- [DIRECTIONS FOR THIS TASK]
Once you find the line with "(756.30 s to 757.32 s)" in the entries below, return exactly every line from it through the line with "(755.28 s to 767.66 s)".

Saved entries
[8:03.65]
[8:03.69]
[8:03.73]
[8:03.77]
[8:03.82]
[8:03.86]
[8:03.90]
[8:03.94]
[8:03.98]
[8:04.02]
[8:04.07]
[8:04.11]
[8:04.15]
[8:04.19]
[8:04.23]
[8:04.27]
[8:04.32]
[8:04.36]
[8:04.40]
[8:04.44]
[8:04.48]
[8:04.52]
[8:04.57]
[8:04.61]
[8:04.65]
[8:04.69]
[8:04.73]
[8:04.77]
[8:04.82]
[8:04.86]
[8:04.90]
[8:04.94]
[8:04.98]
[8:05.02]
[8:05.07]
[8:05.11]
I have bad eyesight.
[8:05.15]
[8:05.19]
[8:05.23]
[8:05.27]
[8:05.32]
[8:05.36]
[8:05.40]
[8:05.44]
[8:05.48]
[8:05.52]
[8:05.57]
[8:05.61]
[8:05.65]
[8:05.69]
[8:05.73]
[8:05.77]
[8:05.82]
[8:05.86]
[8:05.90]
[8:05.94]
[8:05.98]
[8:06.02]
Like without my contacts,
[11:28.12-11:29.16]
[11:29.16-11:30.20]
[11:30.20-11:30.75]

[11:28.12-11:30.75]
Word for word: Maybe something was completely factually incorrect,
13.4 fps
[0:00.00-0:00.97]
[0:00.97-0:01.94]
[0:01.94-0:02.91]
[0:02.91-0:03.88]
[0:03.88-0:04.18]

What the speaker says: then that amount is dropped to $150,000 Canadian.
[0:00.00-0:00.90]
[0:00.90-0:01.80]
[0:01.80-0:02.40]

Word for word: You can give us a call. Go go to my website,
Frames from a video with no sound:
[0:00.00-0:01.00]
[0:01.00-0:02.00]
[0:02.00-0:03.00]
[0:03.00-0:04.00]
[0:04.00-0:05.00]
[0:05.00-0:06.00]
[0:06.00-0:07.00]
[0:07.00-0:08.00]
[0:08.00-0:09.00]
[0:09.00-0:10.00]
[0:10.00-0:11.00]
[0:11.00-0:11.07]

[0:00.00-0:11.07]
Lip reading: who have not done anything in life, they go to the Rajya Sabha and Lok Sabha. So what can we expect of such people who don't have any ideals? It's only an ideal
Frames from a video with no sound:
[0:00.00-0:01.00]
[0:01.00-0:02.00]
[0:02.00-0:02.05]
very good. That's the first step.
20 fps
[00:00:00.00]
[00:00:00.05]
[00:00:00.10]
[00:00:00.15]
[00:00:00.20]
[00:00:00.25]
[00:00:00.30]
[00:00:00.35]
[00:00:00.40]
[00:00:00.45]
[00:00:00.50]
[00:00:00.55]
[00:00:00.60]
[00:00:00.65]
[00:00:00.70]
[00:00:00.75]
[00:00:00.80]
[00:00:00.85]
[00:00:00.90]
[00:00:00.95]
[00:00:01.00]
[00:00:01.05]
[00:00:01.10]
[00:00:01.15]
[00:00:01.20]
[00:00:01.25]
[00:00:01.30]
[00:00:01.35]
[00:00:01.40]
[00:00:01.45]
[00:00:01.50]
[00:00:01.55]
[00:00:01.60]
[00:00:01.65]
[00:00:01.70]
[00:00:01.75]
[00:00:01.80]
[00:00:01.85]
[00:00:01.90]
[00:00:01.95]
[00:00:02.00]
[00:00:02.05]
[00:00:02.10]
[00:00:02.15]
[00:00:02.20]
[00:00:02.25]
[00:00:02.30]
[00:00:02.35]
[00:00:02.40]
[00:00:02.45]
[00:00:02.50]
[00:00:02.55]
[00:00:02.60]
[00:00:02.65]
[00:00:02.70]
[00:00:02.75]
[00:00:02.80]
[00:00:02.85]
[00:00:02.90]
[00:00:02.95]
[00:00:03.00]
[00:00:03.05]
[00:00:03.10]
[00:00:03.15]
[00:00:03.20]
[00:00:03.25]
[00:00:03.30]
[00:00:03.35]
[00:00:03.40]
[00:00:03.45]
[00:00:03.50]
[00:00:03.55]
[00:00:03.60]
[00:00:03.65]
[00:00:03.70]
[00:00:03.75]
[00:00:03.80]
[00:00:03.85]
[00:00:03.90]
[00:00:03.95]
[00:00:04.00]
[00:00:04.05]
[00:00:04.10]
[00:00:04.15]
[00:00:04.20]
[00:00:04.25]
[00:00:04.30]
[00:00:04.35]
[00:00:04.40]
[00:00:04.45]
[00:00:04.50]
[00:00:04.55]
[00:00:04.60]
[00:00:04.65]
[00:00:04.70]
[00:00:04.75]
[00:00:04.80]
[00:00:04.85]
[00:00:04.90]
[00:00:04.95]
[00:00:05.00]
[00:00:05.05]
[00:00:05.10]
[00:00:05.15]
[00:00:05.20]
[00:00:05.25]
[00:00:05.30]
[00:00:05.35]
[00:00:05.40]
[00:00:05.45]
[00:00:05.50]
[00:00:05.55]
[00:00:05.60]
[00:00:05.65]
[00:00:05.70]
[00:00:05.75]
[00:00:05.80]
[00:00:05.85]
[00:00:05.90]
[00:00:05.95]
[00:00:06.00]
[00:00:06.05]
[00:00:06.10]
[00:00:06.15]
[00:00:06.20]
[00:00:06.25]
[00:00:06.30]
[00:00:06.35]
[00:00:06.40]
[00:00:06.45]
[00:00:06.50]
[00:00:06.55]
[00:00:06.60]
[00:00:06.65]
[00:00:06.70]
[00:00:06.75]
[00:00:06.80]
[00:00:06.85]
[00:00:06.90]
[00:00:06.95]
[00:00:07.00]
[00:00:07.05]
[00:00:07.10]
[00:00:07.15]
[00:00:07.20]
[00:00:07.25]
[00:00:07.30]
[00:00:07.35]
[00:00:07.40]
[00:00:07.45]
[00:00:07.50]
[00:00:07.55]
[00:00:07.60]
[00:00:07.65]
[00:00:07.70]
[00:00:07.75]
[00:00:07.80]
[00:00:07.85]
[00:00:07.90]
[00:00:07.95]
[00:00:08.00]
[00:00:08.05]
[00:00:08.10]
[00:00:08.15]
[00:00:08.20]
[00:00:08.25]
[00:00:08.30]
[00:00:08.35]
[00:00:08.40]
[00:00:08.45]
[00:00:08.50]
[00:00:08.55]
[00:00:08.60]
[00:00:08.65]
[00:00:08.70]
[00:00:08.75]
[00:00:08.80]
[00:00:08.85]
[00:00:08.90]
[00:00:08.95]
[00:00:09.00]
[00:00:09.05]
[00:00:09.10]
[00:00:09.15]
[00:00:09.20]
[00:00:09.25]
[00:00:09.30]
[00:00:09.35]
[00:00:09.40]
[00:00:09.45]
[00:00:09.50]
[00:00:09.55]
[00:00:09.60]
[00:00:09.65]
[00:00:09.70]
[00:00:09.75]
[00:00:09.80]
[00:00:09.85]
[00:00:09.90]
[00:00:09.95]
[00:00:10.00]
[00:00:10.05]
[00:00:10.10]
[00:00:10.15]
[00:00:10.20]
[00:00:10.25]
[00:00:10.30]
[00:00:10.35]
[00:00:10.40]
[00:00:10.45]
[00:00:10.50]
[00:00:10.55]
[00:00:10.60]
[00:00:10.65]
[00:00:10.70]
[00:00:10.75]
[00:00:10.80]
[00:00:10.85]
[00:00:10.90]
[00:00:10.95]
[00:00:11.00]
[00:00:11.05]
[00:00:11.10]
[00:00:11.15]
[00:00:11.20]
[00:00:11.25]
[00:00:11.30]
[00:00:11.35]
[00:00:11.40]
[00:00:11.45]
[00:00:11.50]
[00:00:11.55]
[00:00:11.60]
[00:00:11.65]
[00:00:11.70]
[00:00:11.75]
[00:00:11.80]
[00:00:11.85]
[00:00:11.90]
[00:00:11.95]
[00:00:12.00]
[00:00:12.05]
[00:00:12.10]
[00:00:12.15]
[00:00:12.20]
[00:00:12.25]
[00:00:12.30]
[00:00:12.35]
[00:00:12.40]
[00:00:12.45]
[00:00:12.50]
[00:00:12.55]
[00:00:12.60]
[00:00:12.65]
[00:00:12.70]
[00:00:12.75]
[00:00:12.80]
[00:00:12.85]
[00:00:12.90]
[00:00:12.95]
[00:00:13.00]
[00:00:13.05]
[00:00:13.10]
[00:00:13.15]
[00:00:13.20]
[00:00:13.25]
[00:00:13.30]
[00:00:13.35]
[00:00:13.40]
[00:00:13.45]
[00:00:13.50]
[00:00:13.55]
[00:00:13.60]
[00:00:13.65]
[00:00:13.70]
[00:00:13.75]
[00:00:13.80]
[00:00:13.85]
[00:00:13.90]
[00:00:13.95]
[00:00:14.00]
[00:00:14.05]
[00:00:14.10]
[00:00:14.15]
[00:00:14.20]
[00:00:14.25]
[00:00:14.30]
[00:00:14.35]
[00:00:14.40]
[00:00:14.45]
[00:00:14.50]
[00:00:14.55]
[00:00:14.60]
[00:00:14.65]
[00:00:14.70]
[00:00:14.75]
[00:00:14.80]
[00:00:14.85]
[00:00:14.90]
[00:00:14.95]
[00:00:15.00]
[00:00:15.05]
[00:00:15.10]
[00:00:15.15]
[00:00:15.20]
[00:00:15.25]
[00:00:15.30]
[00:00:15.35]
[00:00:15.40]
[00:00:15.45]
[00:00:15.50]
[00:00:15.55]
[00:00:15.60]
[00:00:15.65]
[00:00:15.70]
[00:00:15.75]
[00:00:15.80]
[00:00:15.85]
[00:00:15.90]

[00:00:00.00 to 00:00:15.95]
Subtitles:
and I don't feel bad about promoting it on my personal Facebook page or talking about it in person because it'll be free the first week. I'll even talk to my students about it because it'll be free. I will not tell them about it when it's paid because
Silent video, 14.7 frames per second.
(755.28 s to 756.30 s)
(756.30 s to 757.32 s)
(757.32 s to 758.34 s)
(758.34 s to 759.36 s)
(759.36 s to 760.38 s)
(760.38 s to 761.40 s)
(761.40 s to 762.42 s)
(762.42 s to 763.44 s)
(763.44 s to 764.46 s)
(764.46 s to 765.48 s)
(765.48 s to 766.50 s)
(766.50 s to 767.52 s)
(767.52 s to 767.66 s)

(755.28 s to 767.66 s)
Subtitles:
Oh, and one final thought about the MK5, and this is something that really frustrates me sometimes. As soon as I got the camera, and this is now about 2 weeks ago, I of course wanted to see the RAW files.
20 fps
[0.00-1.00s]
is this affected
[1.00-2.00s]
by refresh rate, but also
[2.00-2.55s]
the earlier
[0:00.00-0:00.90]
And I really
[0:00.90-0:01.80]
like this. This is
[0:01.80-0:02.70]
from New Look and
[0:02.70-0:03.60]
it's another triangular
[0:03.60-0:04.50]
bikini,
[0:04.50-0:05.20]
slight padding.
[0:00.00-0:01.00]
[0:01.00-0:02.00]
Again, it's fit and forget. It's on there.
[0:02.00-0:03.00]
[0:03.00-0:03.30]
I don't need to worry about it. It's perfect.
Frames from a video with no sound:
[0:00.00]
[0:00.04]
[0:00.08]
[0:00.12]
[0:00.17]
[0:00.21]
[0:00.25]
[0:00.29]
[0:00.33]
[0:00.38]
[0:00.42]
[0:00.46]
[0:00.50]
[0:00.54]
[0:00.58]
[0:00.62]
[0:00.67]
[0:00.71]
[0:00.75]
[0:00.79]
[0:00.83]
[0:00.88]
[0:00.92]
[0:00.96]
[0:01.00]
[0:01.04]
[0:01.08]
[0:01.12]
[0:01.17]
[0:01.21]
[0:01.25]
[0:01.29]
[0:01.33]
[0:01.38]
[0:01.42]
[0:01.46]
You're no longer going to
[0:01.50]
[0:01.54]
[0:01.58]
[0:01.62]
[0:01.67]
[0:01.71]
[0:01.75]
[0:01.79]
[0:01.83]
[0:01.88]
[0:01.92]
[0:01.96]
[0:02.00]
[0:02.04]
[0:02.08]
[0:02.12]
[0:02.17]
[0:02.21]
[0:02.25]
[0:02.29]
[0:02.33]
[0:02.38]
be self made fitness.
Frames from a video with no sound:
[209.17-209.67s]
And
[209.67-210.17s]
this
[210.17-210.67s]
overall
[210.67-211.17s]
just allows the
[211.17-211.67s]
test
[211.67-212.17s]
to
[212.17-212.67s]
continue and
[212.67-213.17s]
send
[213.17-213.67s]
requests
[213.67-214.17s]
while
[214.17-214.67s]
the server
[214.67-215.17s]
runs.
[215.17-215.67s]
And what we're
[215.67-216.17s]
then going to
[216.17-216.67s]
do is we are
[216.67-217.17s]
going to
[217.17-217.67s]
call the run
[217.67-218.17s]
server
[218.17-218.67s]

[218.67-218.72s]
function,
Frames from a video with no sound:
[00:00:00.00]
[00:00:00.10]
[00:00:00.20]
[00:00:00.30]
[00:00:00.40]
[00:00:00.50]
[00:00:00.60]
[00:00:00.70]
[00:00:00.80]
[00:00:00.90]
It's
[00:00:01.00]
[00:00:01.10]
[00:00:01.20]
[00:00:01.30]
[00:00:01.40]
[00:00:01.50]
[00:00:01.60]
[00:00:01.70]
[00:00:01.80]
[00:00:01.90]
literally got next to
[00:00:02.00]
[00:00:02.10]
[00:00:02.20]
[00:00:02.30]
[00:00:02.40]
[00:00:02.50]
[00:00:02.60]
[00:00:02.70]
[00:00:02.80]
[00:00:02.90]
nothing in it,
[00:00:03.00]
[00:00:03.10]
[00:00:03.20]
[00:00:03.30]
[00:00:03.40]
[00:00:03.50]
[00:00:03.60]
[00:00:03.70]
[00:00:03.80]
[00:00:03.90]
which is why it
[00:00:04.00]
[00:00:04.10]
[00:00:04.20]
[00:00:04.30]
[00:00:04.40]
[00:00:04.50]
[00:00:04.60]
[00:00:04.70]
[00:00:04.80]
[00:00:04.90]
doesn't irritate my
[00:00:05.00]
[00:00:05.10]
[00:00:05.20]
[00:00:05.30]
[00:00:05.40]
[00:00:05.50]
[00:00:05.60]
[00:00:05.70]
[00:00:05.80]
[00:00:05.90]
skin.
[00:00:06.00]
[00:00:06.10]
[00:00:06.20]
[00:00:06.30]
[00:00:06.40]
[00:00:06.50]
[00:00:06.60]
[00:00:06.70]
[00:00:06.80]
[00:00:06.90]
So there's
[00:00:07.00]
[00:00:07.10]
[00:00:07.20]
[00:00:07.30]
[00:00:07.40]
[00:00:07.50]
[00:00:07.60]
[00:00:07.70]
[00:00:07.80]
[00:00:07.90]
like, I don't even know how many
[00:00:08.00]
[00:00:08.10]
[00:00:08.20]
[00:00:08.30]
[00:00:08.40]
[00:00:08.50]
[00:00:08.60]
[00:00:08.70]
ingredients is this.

- [EXERCISE RESPONSE]
(756.30 s to 757.32 s)
(757.32 s to 758.34 s)
(758.34 s to 759.36 s)
(759.36 s to 760.38 s)
(760.38 s to 761.40 s)
(761.40 s to 762.42 s)
(762.42 s to 763.44 s)
(763.44 s to 764.46 s)
(764.46 s to 765.48 s)
(765.48 s to 766.50 s)
(766.50 s to 767.52 s)
(767.52 s to 767.66 s)

(755.28 s to 767.66 s)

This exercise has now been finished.